Geoffrey Hinton (Google) (Dec 2016)

Geoffrey Hinton (Google Scientific Advisor) – Neural Networks for Machine Learning by Geoffrey Hinton (Lecture 1/16 (Dec 2016)

Chapters

00:00:29 Machine Learning: From Basic Concepts to Advanced Examples

00:10:55 Deep Neural Networks Revolutionizing Speech Recognition

00:13:21 How Neurons Work

00:17:55 Neural Networks: Learning and Flexibility in the Brain

Neurons and Communication:
The brain consists of neurons that receive inputs from other neurons or receptors. These neurons communicate with each other by sending spikes of activity. Synaptic weights control the effect of an input line on a neuron and can be positive or negative.

Weight Adaptation and Learning:
By adapting synaptic weights, the network learns to perform various tasks like object recognition, language comprehension, planning, and body movement control.

Storage Capacity:
The brain has approximately 10^11 neurons, each with about 10^4 weights, resulting in 10^15 or 10^14 synaptic weights. A significant portion of these weights can affect the ongoing computation in a few milliseconds, providing immense bandwidth to stored knowledge.

Modularity and Functional Localization:
The cortex is modular, meaning different parts of it learn to perform different functions. Inputs from senses go to specific parts of the cortex, influencing their functionality. Local damage to the brain affects specific functions, such as language comprehension or object recognition.

Brain Scanning and Function Location:
Brain scanners can visualize blood flow, indicating which parts of the brain are active during specific tasks. The cortex appears largely similar throughout, suggesting a universal learning algorithm.

Functional Relocation and Adaptability:
Early brain damage leads to functional relocation to other parts of the brain, demonstrating flexibility in function assignment. Experiments with baby ferrets show that rerouting sensory inputs can cause the brain to adapt and learn new functions.

General-Purpose Cortex and Flexibility:
The cortex can transform into special-purpose hardware for specific tasks based on experience. This combination of rapid parallel computation and flexibility allows for learning new functions.

Comparison with Conventional Computers:
Conventional computers use stored sequential programs for flexibility, requiring fast central processes. The brain’s flexibility comes from adapting synaptic weights, enabling parallel computation and efficient learning.

00:22:00 Neurons in Neural Networks: Linear, Binary Threshold, and Rectified Linear

00:27:19 Neurons and Learning Algorithms in Artificial Neural Networks

Logistic Neurons:
Sigmoid neurons are commonly used in artificial neural networks. They produce a real-valued output that is a smooth and bounded function of their total input. The logistic function is used to compute the output, which ranges from 0 to 1. The derivatives of the logistic function are smooth and continuous, making it suitable for learning algorithms.

Stochastic Binary Neurons:
Stochastic binary neurons use the same equations as logistic units.
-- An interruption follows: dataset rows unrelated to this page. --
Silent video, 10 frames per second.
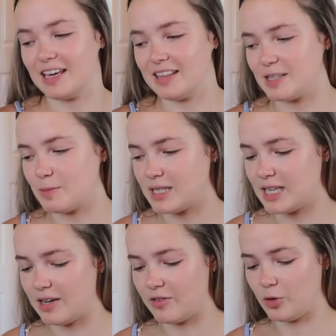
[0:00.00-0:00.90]
in this
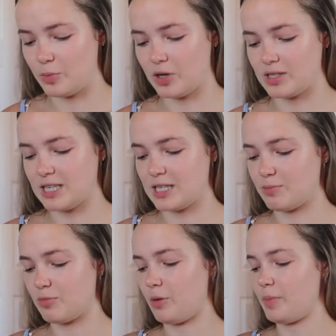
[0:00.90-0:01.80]
material because it
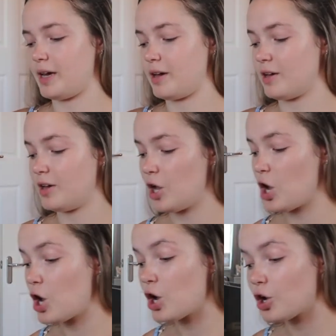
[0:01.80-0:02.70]
is proper
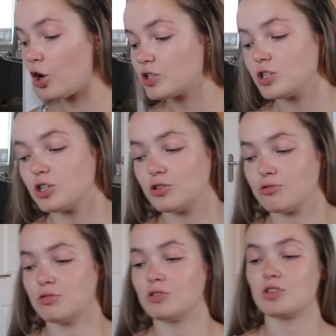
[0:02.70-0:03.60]

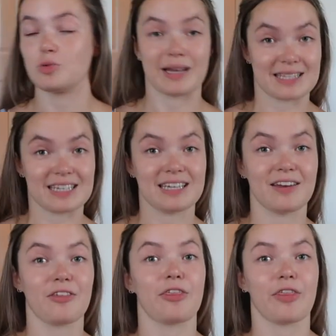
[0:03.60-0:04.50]
cotton,
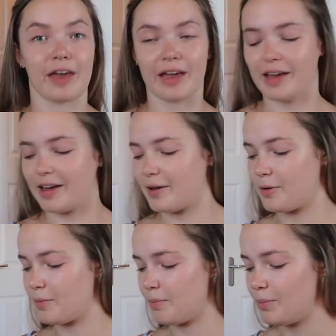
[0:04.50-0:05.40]
sweaty, thick,
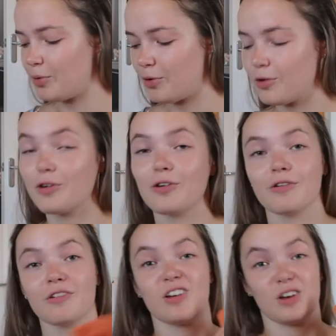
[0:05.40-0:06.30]
but
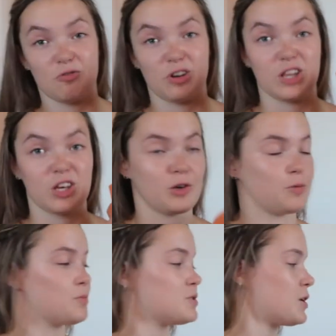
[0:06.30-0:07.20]
really
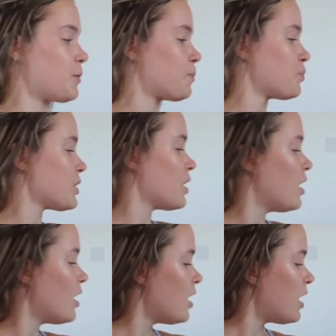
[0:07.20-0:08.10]
cute. So,
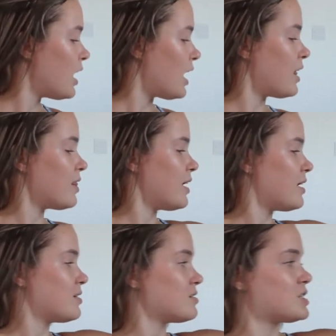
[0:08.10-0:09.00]
and
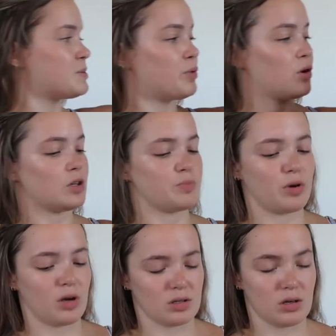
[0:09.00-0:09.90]
then sports
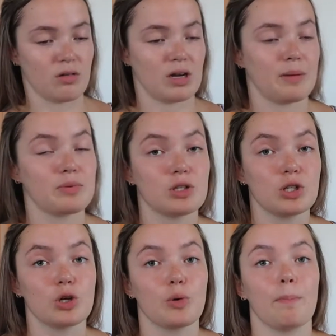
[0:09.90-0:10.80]
bras are an
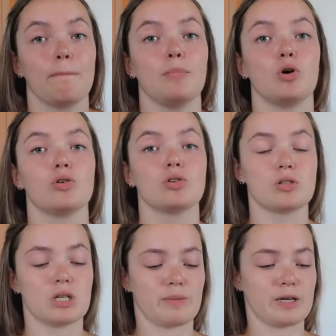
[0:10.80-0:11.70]
absolute
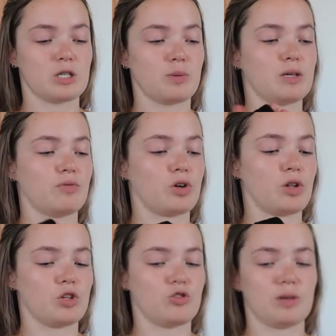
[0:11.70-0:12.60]
must, especially when you're running
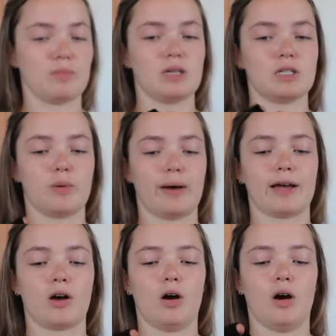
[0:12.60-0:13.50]
on the treadmill. So
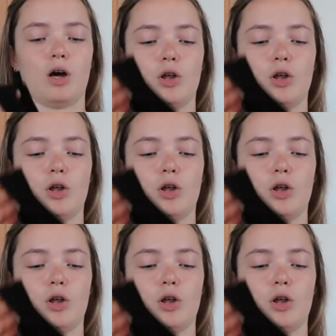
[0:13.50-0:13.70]
I got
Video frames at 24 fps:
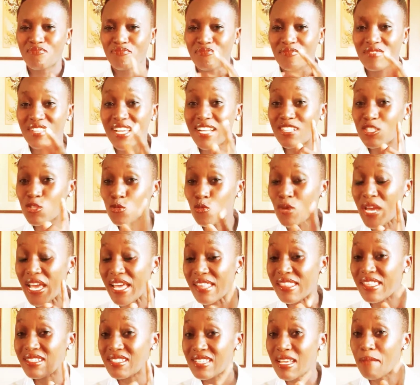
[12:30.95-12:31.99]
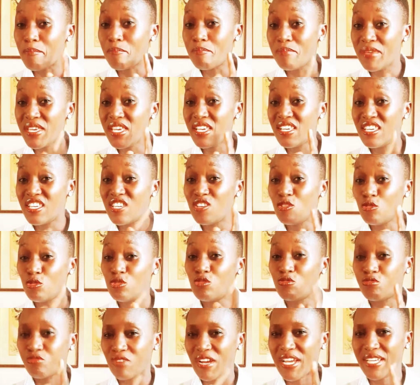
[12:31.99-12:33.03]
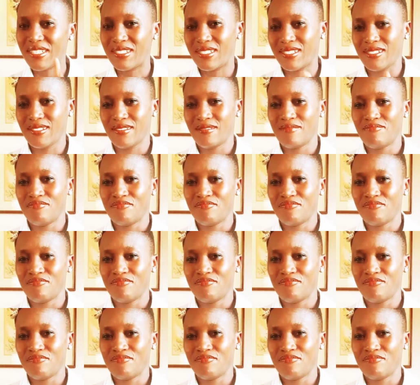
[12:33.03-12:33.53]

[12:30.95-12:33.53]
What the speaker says: that's where there's a big, huge fight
They compute the total input and use the logistic function to calculate a probability of producing a spike. Instead of outputting the probability, they make a probabilistic decision and output a 1 or 0. They introduce intrinsic randomness, where the timing of spike production follows a Poisson process.

Rectified Linear Units (ReLUs):
ReLUs use a different activation function, where the output is the input if it’s positive, and 0 otherwise. Similar to stochastic binary neurons, ReLUs can be used to introduce randomness in the output by determining the rate of spike production.

Example of Machine Learning:
A simple neural network is trained to recognize handwritten shapes. The network has two layers: input neurons representing pixel intensities and output neurons representing classes. Each pixel “votes” for multiple shapes, and the shape with the most votes is recognized.

Weight Display and Learning Algorithm:
Weights between input and output units are displayed in a map, with each output unit having its own map. The strength of each connection is represented by a black and white blob, with the area indicating magnitude and the color indicating sign. A learning algorithm is used to adjust the weights based on training examples. The algorithm increments weights from active pixels to the correct class and decrements weights from active pixels to the class guessed by the network. This prevents weights from growing too large and encourages the network to learn the correct patterns.

Results:
After showing the network several hundred training examples, the weights converge to patterns that resemble templates for each shape. The network effectively learns to recognize handwritten shapes.

00:34:21 Types of Machine Learning: Supervised, Reinforcement, and Unsupervised

Challenges of Simple Neural Networks for Handwritten Digit Recognition:
Geoffrey Hinton discusses the limitations of a simple neural network in recognizing handwritten digits. The network struggles to capture variations in handwritten digits due to its inability to model allowable variations by extracting features and examining arrangements. Templates for whole shapes are insufficient for this task, as demonstrated by the examples shown.

Three Types of Machine Learning:
Hinton introduces three broad groups of machine learning algorithms: supervised learning, reinforcement learning, and unsupervised learning. Supervised learning aims to predict an output given an input vector, with the goal of minimizing the discrepancy between the target output and the actual output. Reinforcement learning focuses on selecting actions or sequences of actions to maximize rewards, which may occur occasionally. Unsupervised learning seeks to discover a good internal representation of the input data.

Supervised Learning:
Supervised learning is further divided into two categories: regression and classification. Regression involves predicting a real number or a vector of real numbers as the target output, aiming to get as close as possible to the correct value. Classification involves predicting a category or label from a set of alternatives, with the simplest case being a binary classification between positive and negative.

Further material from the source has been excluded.